**Exercise**. Would you please transcribe the listing exactly, with no images?

**The data**.
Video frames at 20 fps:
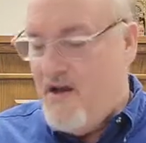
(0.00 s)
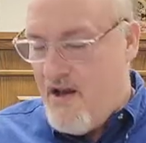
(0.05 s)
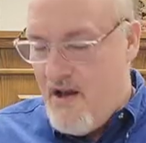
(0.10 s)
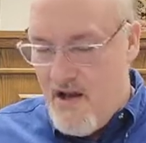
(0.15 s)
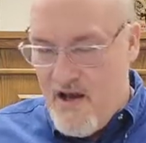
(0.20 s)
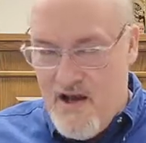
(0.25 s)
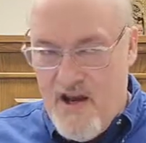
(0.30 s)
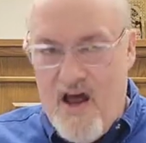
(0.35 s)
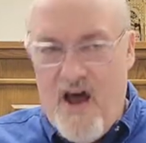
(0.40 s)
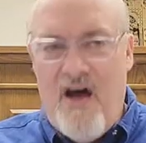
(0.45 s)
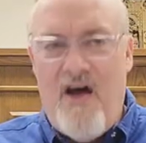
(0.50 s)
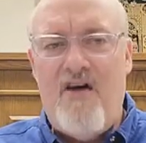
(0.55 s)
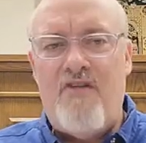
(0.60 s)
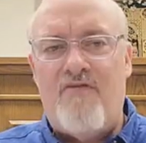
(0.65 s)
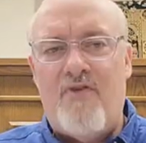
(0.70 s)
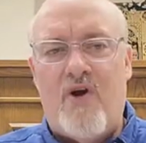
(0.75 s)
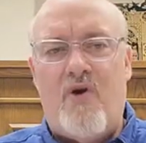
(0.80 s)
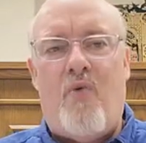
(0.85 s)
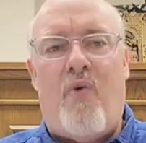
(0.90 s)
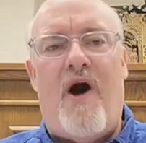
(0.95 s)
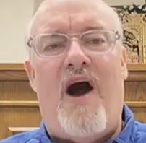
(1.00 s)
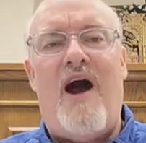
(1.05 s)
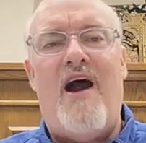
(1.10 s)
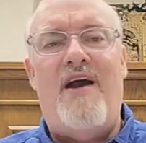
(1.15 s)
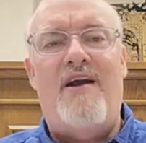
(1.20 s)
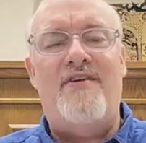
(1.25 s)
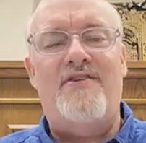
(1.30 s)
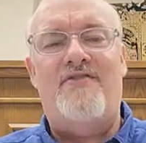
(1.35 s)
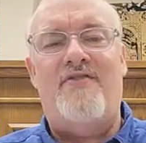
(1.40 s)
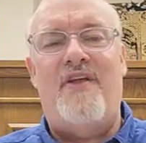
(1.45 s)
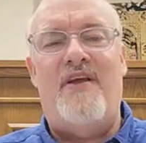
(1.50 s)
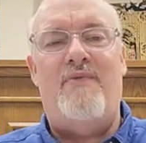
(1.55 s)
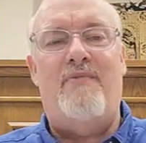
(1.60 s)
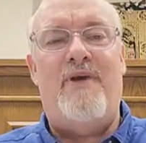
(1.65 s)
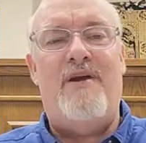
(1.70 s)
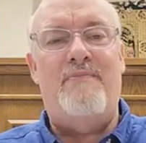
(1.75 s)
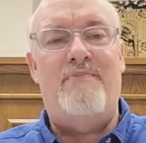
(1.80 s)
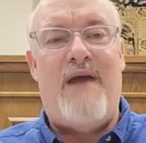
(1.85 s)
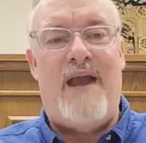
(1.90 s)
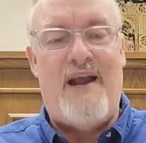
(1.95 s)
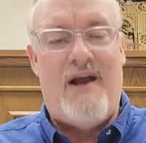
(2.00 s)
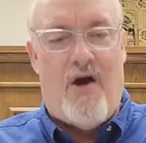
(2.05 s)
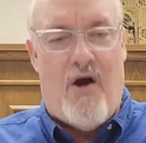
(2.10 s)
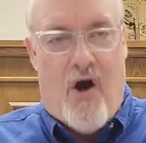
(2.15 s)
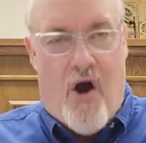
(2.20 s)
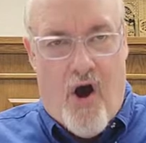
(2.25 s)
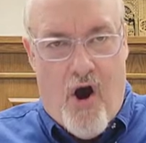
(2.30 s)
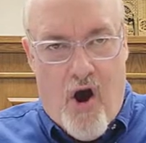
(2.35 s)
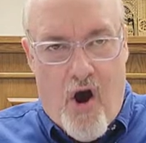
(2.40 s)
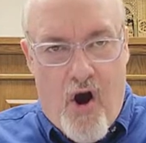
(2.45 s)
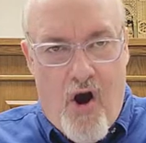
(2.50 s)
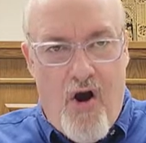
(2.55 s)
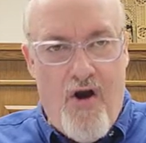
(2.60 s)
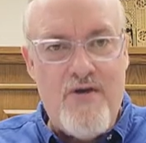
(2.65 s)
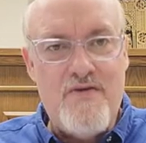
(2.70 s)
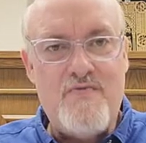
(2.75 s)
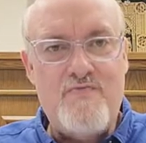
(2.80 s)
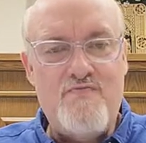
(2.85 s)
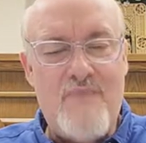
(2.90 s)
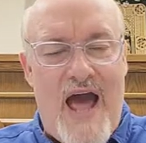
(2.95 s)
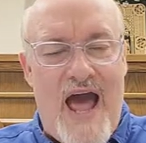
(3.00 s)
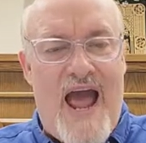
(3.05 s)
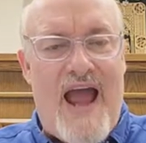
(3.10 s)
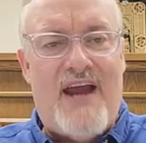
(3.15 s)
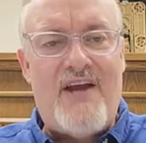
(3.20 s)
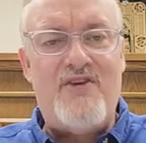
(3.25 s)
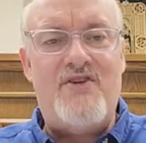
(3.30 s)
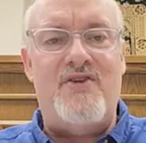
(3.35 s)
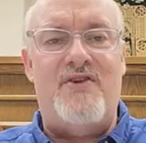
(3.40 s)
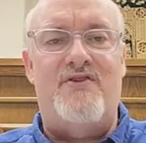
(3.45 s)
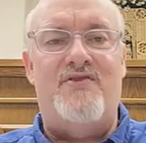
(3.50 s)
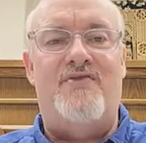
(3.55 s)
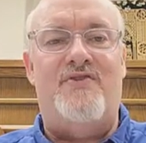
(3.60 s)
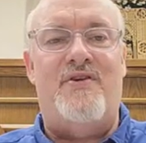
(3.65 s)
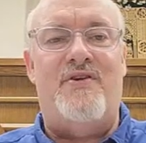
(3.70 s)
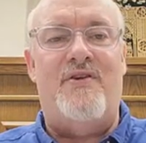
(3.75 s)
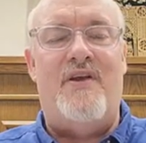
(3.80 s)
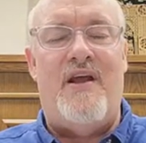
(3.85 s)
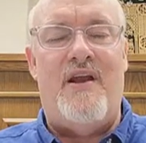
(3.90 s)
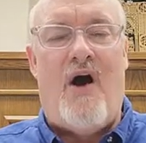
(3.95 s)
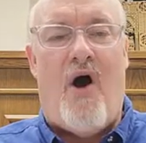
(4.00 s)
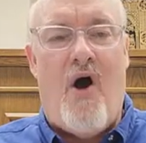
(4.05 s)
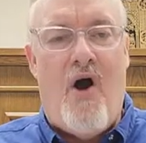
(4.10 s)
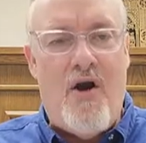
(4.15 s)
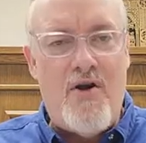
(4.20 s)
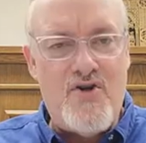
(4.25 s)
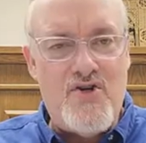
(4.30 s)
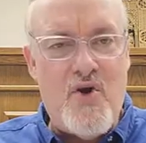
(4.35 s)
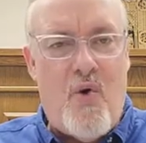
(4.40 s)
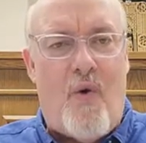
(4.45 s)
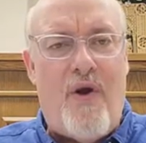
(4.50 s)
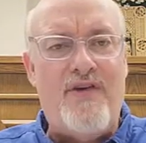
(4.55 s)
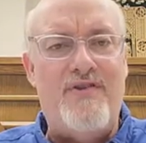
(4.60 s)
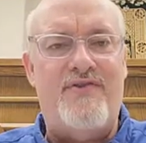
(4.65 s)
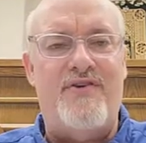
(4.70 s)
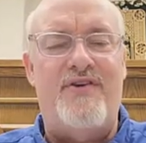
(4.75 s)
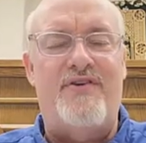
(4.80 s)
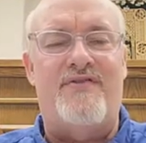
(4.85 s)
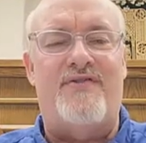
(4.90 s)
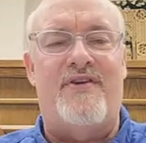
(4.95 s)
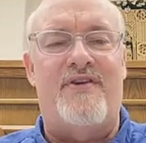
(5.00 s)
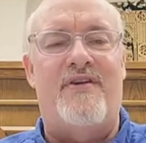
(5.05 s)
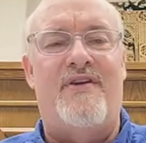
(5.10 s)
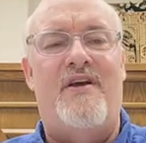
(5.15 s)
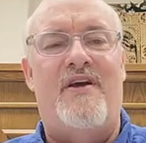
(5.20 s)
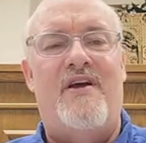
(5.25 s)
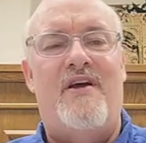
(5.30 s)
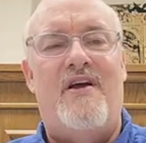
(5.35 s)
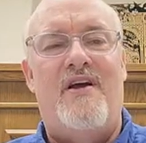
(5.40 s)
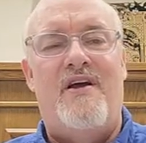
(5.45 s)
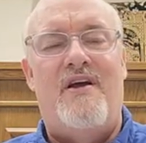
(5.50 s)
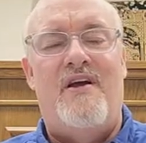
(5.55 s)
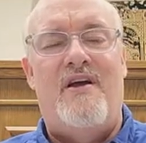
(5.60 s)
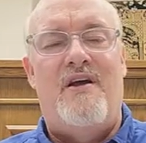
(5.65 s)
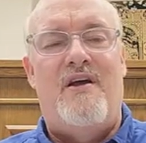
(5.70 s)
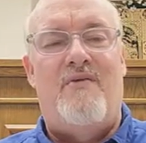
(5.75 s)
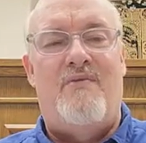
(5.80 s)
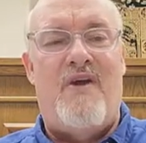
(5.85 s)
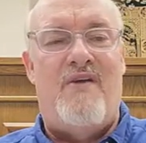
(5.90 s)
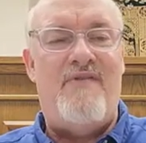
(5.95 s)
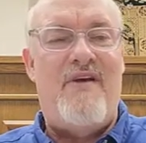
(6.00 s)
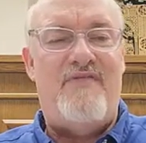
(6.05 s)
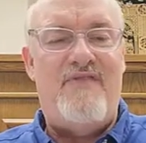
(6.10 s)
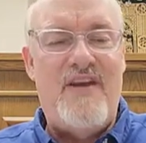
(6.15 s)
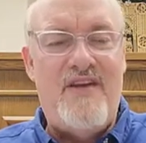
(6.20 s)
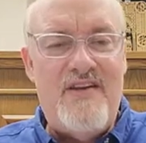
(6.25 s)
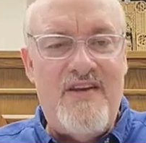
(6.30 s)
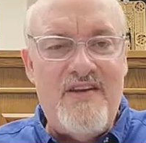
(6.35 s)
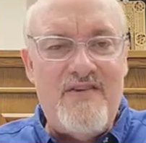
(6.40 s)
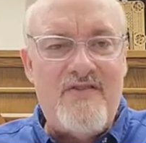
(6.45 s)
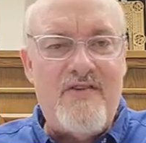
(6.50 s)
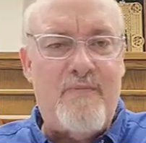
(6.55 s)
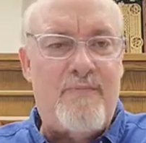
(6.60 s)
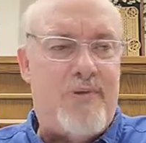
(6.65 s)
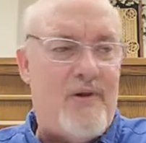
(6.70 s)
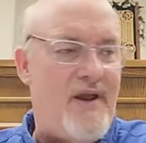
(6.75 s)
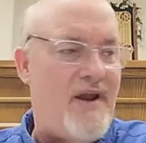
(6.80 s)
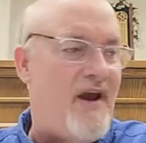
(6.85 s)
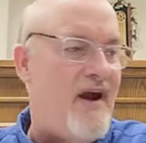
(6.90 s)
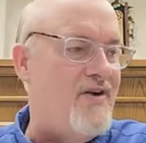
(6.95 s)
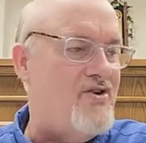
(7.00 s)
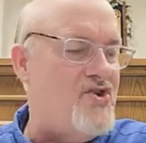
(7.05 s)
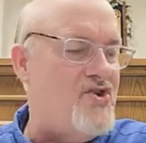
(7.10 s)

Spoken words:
Love requires that we make hard actions and hard choices, and we even have to discipline our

**Answer below**.
Video frames at 20 fps:
(0.00 s)
(0.05 s)
(0.10 s)
(0.15 s)
(0.20 s)
(0.25 s)
(0.30 s)
(0.35 s)
(0.40 s)
(0.45 s)
(0.50 s)
(0.55 s)
(0.60 s)
(0.65 s)
(0.70 s)
(0.75 s)
(0.80 s)
(0.85 s)
(0.90 s)
(0.95 s)
(1.00 s)
(1.05 s)
(1.10 s)
(1.15 s)
(1.20 s)
(1.25 s)
(1.30 s)
(1.35 s)
(1.40 s)
(1.45 s)
(1.50 s)
(1.55 s)
(1.60 s)
(1.65 s)
(1.70 s)
(1.75 s)
(1.80 s)
(1.85 s)
(1.90 s)
(1.95 s)
(2.00 s)
(2.05 s)
(2.10 s)
(2.15 s)
(2.20 s)
(2.25 s)
(2.30 s)
(2.35 s)
(2.40 s)
(2.45 s)
(2.50 s)
(2.55 s)
(2.60 s)
(2.65 s)
(2.70 s)
(2.75 s)
(2.80 s)
(2.85 s)
(2.90 s)
(2.95 s)
(3.00 s)
(3.05 s)
(3.10 s)
(3.15 s)
(3.20 s)
(3.25 s)
(3.30 s)
(3.35 s)
(3.40 s)
(3.45 s)
(3.50 s)
(3.55 s)
(3.60 s)
(3.65 s)
(3.70 s)
(3.75 s)
(3.80 s)
(3.85 s)
(3.90 s)
(3.95 s)
(4.00 s)
(4.05 s)
(4.10 s)
(4.15 s)
(4.20 s)
(4.25 s)
(4.30 s)
(4.35 s)
(4.40 s)
(4.45 s)
(4.50 s)
(4.55 s)
(4.60 s)
(4.65 s)
(4.70 s)
(4.75 s)
(4.80 s)
(4.85 s)
(4.90 s)
(4.95 s)
(5.00 s)
(5.05 s)
(5.10 s)
(5.15 s)
(5.20 s)
(5.25 s)
(5.30 s)
(5.35 s)
(5.40 s)
(5.45 s)
(5.50 s)
(5.55 s)
(5.60 s)
(5.65 s)
(5.70 s)
(5.75 s)
(5.80 s)
(5.85 s)
(5.90 s)
(5.95 s)
(6.00 s)
(6.05 s)
(6.10 s)
(6.15 s)
(6.20 s)
(6.25 s)
(6.30 s)
(6.35 s)
(6.40 s)
(6.45 s)
(6.50 s)
(6.55 s)
(6.60 s)
(6.65 s)
(6.70 s)
(6.75 s)
(6.80 s)
(6.85 s)
(6.90 s)
(6.95 s)
(7.00 s)
(7.05 s)
(7.10 s)

Spoken words:
Love requires that we make hard actions and hard choices, and we even have to discipline our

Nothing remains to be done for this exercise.